So another person recommended “Hacks.” It’s very watchable, but not great. I mean not in the league of “Ramy” or “Master of None,” never mind its HBO Max colleague “Love Life.” You get the story right up front and you keep waiting for them to go deeper, to take it all more seriously, but they do not. The characters are two-dimensional, like Deborah Vance’s assistant Marcus. And her housekeeper. The only person who is three-dimensional is Jean Smart, and her performance is so good, so astounding, that I recommend you watch this ten episode series just to see it.

So what you’ve got here is Jean Smart’s Deborah Vance, a Vegas hack, doing the same tired comedy show every night, living like a queen in the desert.

And then Hannah Einbinder as Ava Daniels, a Hollywood TV writer who blew herself up with a tweet and now can’t get work and ends up working with Smart.

Einbinder is miscast. Sure, in real life she’s a Gen-Z’er, but somehow we just don’t believe her in the role. She’s kind of walking through it, reacting, instead of evidencing a true character that goes through transition. Oh, I get it, she goes from self-centered to aware, but the backstory with her parents is so cardboard…she chews the scenery with them. And when she gets offended… She’s not constantly strident, she just blows the Gen-Z whistle occasionally, you don’t quite get her. Not that she evidences great comedy chops in the role either. I mean as the character. Then again, you’ve got to blame the writers/creators of this show, they had a concept, old hack encounters young Gen-Z’er, but not much more. So much of the story is so basic, or so over the top, as to not raise a hackle, not make you laugh, not make you care. Maybe the problem is not completely Einbinder’s, but I’d like to have seen someone more sour, a little more enmeshed in the Gen-Z ethos, more of a foil to Deborah Vance than a wandering wastrel.

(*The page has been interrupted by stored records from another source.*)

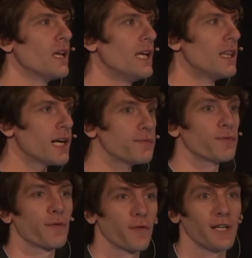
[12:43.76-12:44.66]
the life of
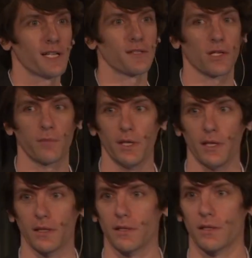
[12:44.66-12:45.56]
a freelancer can be
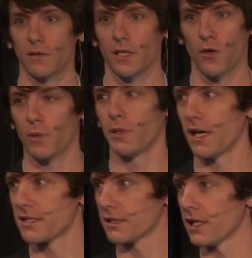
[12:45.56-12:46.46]
incredibly
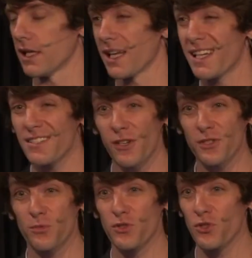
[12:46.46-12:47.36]
isolating, and it's
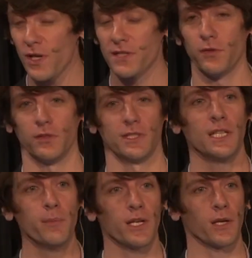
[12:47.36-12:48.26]
also stressful and
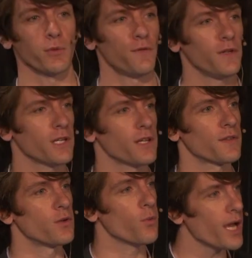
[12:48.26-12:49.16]
limiting when you feel like you have
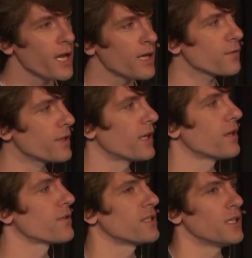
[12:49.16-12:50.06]
to do everything
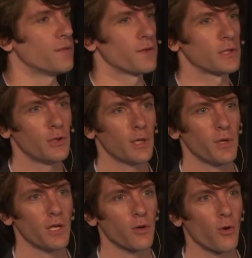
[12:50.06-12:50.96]
yourself, including
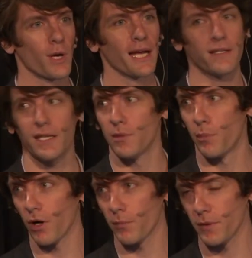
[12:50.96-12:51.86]
being your own IT
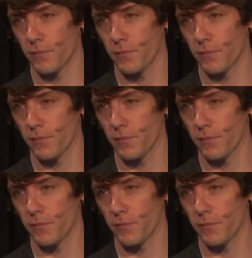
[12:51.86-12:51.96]
department.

But as predictable as the actions of all the surrounding characters are, Smart’s are not, she’s always surprising you, weaving, jabbing, smiling, she keeps you on your toes, just like a real person. She’s self-aware under the veneer, she knows the score, when seemingly no one else in this show does, other than maybe her casino boss foil, Christopher McDonald, who himself is so two-dimensional he might as well be a cartoon.

Smart has had to reinvent herself, suffer humiliation, and she keeps going. She may look like a hack on the surface, but she knows her business through and through, and she keeps doing it, because it’s the only thing she can rely on, having created it herself. She’s the Energizer Bunny, and true Ava pulls back the layers a bit, but the in reality all she does is crack Smart’s shell, because underneath it she was always gooey, in motion, flowing, knowing the score.

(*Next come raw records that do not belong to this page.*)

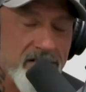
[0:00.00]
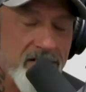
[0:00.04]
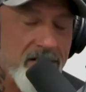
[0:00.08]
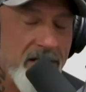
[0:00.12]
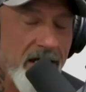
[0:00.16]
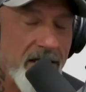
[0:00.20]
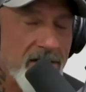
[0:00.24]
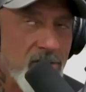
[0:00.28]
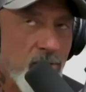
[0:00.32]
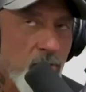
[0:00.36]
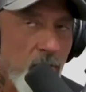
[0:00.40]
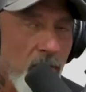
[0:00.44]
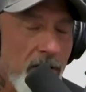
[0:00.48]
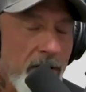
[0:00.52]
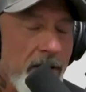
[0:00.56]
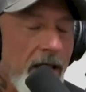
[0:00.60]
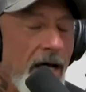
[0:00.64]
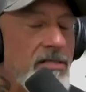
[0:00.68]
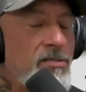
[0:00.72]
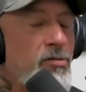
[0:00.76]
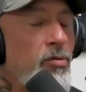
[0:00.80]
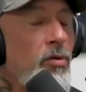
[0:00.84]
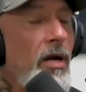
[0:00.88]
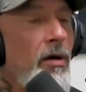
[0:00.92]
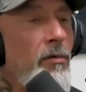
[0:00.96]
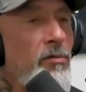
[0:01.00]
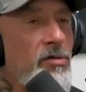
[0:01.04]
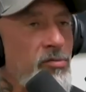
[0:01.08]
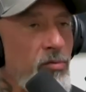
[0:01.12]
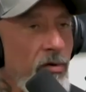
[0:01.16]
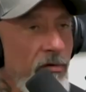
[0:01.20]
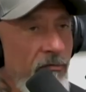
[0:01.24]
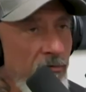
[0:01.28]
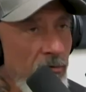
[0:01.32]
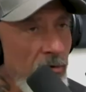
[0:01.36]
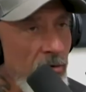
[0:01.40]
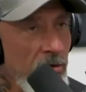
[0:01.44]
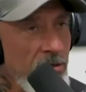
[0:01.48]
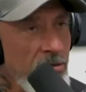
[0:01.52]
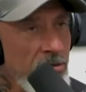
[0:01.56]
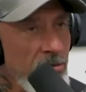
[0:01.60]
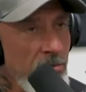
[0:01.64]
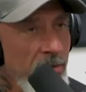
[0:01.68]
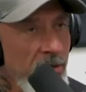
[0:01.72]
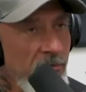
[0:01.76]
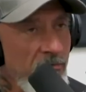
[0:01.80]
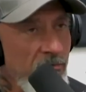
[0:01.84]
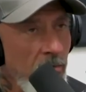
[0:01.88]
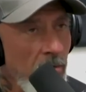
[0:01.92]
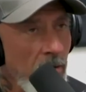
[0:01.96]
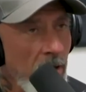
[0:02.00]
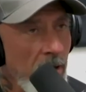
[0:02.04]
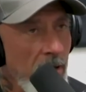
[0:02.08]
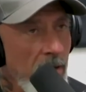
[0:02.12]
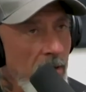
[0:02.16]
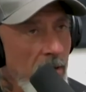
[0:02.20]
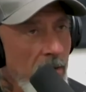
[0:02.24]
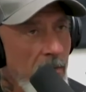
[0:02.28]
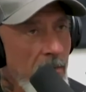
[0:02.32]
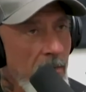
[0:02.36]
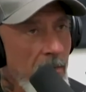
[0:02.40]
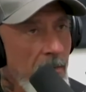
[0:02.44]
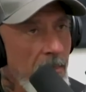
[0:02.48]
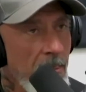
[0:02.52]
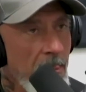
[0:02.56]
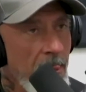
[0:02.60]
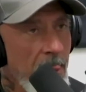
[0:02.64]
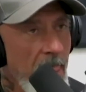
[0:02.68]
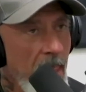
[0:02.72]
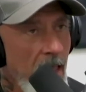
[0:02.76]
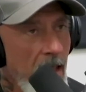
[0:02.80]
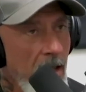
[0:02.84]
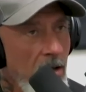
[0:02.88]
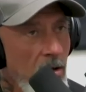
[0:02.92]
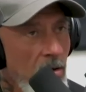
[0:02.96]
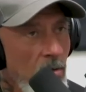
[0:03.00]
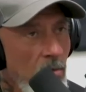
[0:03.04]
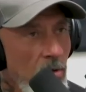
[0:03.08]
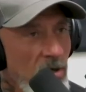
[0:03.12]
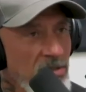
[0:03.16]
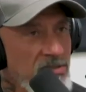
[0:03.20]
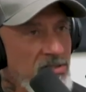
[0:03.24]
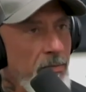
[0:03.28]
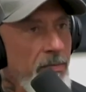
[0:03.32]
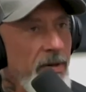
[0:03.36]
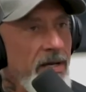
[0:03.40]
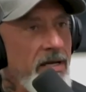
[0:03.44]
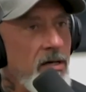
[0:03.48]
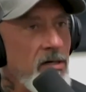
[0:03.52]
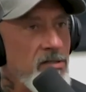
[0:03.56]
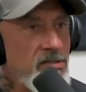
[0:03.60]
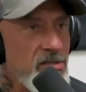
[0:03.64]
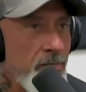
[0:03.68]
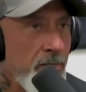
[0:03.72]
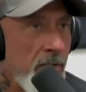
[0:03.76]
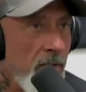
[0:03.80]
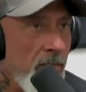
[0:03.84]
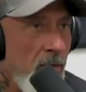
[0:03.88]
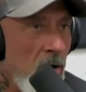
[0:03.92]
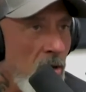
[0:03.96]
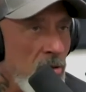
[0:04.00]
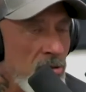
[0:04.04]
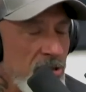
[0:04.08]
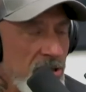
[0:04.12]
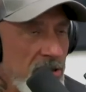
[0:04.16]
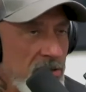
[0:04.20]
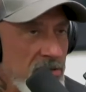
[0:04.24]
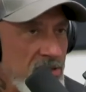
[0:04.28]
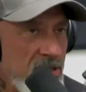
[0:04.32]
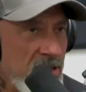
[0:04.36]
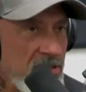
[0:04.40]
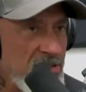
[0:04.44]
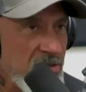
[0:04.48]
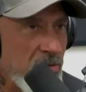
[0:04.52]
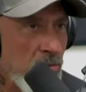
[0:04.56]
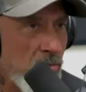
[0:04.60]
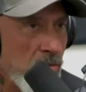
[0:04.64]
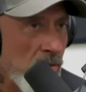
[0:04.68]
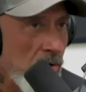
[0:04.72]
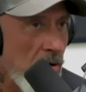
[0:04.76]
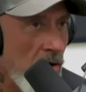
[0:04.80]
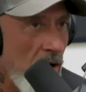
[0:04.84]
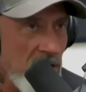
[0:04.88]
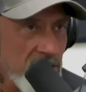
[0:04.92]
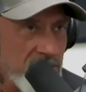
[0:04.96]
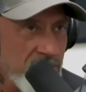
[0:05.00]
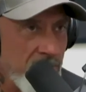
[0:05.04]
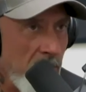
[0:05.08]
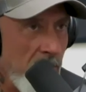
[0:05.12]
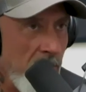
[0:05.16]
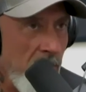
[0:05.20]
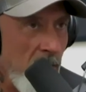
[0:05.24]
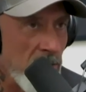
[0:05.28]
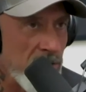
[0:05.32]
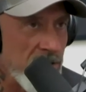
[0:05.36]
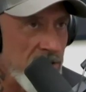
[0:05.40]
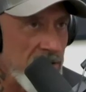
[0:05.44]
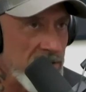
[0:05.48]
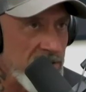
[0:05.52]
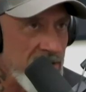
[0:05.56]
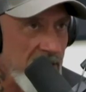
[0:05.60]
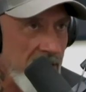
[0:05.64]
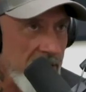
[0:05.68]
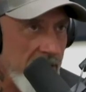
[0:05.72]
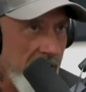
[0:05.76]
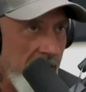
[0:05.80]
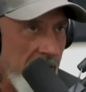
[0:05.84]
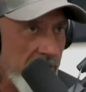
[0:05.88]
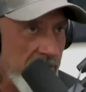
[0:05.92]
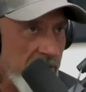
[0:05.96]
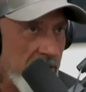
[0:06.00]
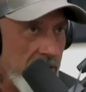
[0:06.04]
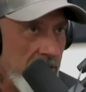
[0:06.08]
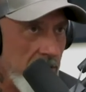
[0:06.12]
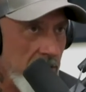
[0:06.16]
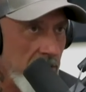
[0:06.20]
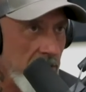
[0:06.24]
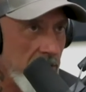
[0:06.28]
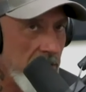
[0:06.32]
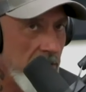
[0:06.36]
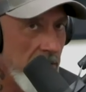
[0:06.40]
that's what that's what I was referring to before. right. Was it because of promotions? This cross promotions that they have to do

And Smart holds grudges. Enough with the b.s. of closure, you can’t close, you can only try to forget. Believe me, not the bozos you see on TV or the dreck you read in self-help books. You cannot forget the past, no way, no matter what anybody else says, you try to fill up your life with the new to crowd the past out, but it comes to you at night while you lie in bed with your head on your pillow, unsuccessfully trying to fall asleep…it may be solely interior dialogue, but you know the truth. And the truth is people play with your emotions willy-nilly, they’re duplicitous, and Smart is not eager to forgive, living well is the best revenge, but it is lonely.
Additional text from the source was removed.